JLR’s push towards powertrain autonomy is not just about improving engine performance but also about getting true control of its own engine destiny.
Sit in that petrol XE, push the starter and the engine fires to a muted idle. There’s nothing here to suggest that this is an old unit overdue for replacement. It eases away from rest smartly enough and the initial change feels smooth and precise. ZF’s eight-speed automatic transmission wouldn’t have it any other way.
In general driving the XE is an easy-going car in which to bimble around. On the odd occasion, downshifts are a little sluggish to arrive, as the gearbox software hangs on to a higher gear to maintain its economy, but such is the turbocharged petrol engine’s torque delivery that it’s seldom a great hardship; its 206lb ft peak arrives at just 1750rpm, and down there it’s more responsive than most diesels. On those occasions when the delay on downshift is noticable, response to a left-paddle pull is swift anyway.

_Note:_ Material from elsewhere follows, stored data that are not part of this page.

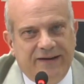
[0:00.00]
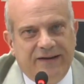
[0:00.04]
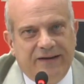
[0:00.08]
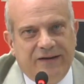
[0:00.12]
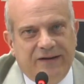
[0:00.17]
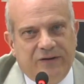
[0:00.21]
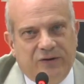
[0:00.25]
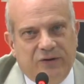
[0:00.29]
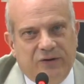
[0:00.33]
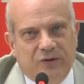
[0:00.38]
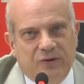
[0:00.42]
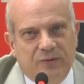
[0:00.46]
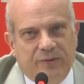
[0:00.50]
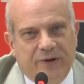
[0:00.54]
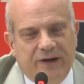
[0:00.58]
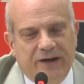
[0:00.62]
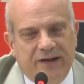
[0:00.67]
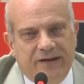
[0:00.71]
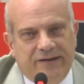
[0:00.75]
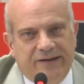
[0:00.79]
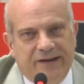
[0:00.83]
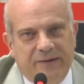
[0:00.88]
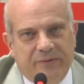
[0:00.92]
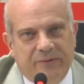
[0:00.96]
occupare
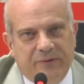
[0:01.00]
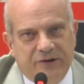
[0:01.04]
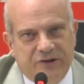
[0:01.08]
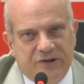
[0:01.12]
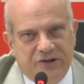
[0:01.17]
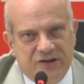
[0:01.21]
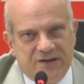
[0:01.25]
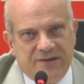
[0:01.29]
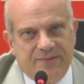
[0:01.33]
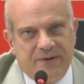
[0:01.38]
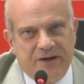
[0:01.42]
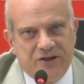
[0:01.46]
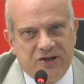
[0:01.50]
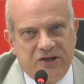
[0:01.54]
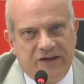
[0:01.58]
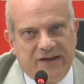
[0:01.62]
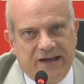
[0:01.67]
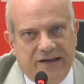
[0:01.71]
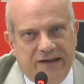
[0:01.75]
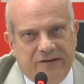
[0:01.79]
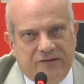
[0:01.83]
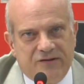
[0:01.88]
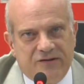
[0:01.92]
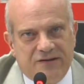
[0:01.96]
il tempo, ci dispiace
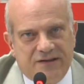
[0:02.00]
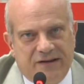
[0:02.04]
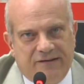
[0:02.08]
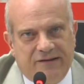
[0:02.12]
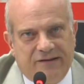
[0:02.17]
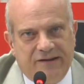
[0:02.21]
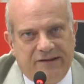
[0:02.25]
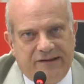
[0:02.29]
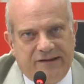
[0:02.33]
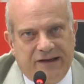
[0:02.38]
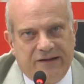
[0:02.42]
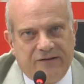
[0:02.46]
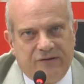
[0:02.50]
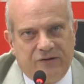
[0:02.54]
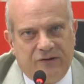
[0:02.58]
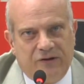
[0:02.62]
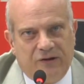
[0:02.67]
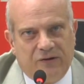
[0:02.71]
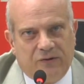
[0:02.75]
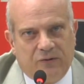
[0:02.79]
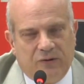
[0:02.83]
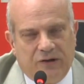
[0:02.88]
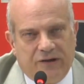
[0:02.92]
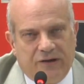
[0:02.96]
tanto, stava entrando
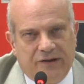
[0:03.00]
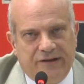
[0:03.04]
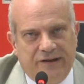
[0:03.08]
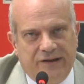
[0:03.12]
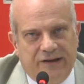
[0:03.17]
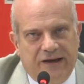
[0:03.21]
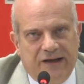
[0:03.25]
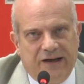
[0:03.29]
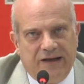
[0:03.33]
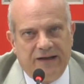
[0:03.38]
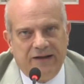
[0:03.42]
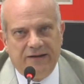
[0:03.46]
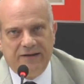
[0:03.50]
nel cuore della,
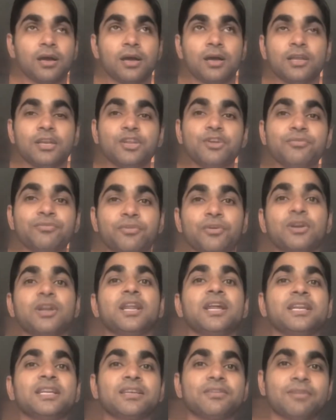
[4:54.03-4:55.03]
न्यू
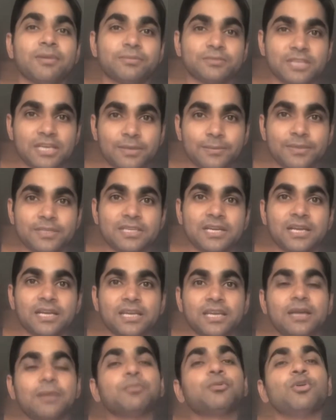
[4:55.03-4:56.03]
लैंड की वेबसाइट पे
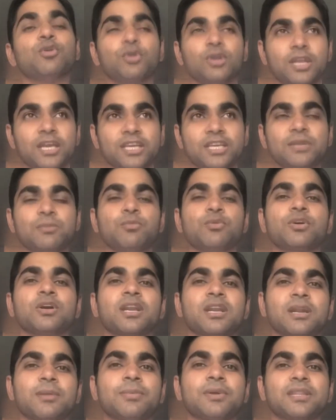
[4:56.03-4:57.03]
जाके आपको ऑनलाइन ही बुक
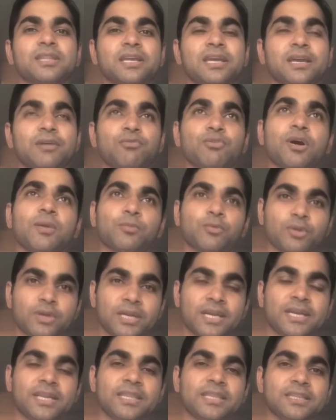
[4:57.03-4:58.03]
करना पड़ता है वो आपको
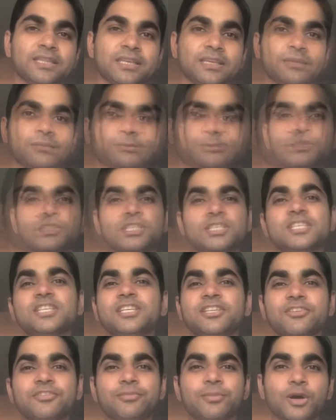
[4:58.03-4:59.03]
डेट देते हैं मुझे
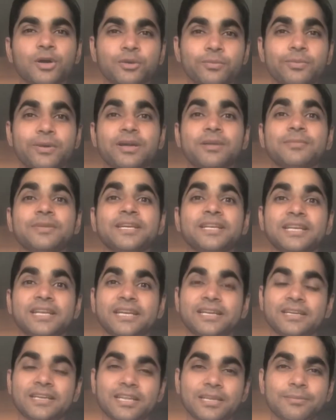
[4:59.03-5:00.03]
सिटी ऑफ माउंट पर्ल में
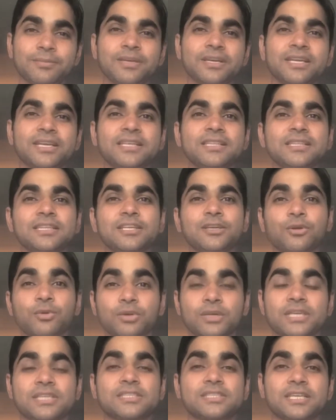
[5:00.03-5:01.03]
डेट नहीं मिल रही थी
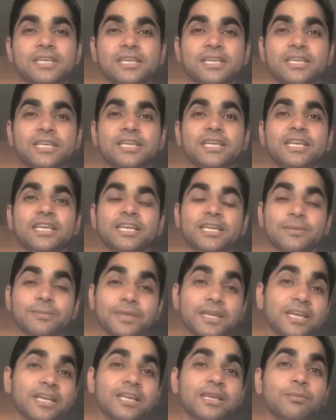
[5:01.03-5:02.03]
रोड टेस्ट के लिए लेकिन
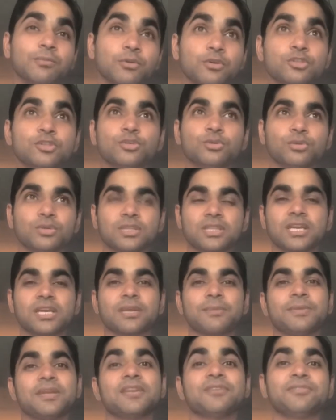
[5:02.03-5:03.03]
मेरे लिए बहुत ज़रूरी था
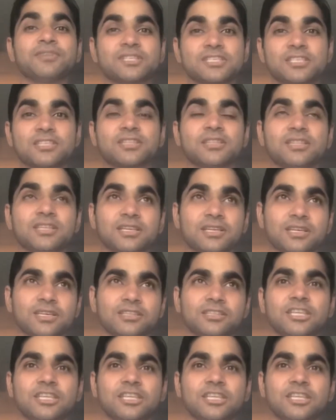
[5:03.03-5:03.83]
कि मैंने फर्स्ट थ्री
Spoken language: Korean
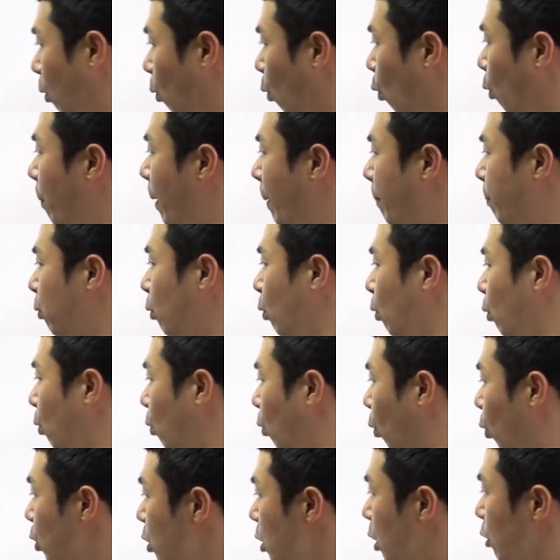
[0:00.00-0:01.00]
오백
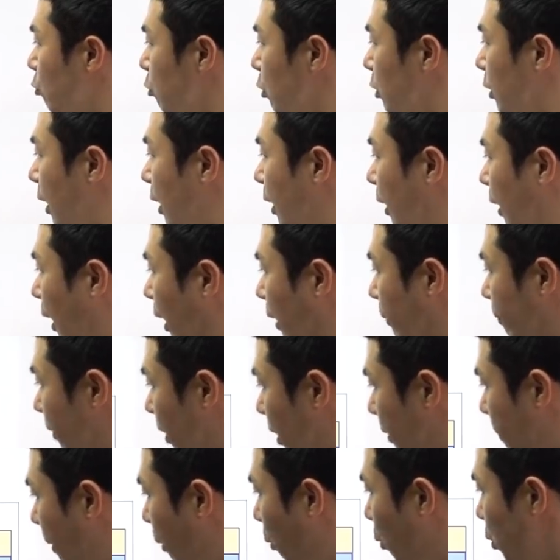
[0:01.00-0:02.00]
퍼센트로 올려줄 테니까
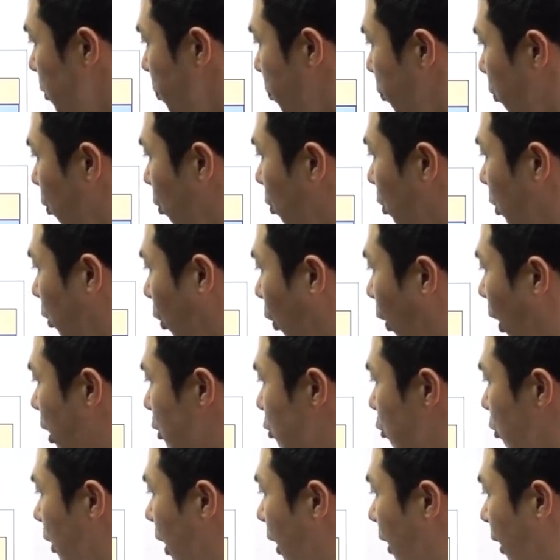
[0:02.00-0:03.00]
이백오십 퍼센트를
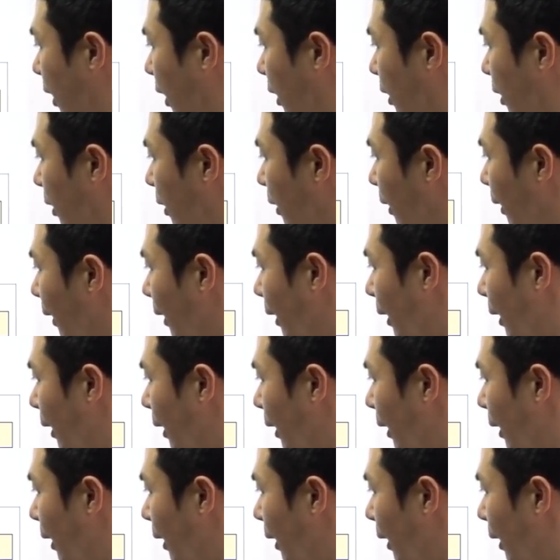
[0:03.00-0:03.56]
더해줄 테니까는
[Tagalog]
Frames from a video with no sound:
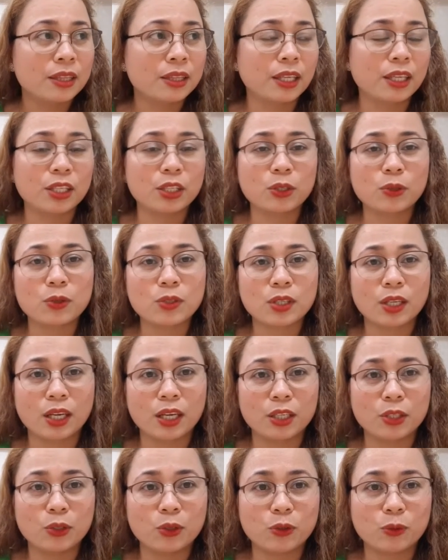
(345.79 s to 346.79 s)
Thank you sa
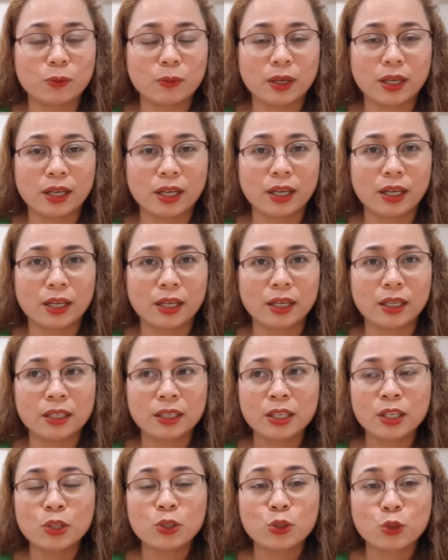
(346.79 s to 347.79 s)
inyong mga
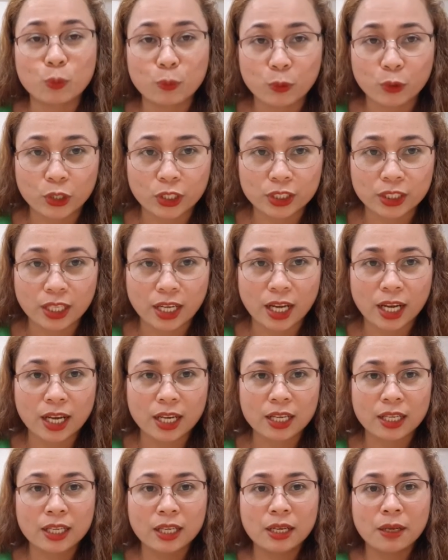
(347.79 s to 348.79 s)

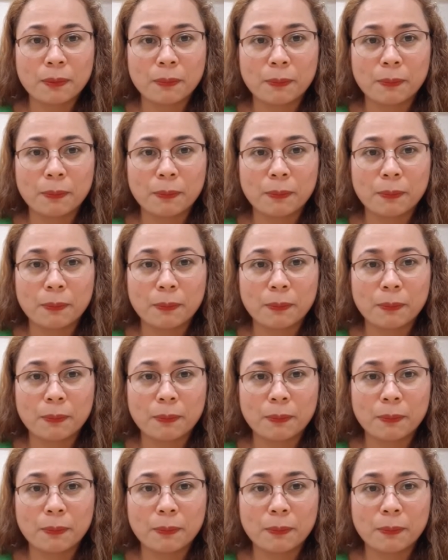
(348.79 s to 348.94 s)
suporta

The XE in 197bhp tune is quick enough. Against the clock, it hauled itself to 60mph along Millbrook’s mile straight in 7.6sec. That’s a few tenths slower than is claimed for an Audi A4 2.0 TFSI or BMW 320i but not a difference that’ll feel noticeable in the real world.
Simply, this is a car of sufficient performance to keep pace with any modern traffic, accomplish sensible overtakes and entertain you with its demeanour in the process. It’s quiet on part-throttle and spins freely and with a peppy, smooth sound to its 7000rpm redline, although there’s no great compulsion to take it there, given that peak power arrives at 5500rpm.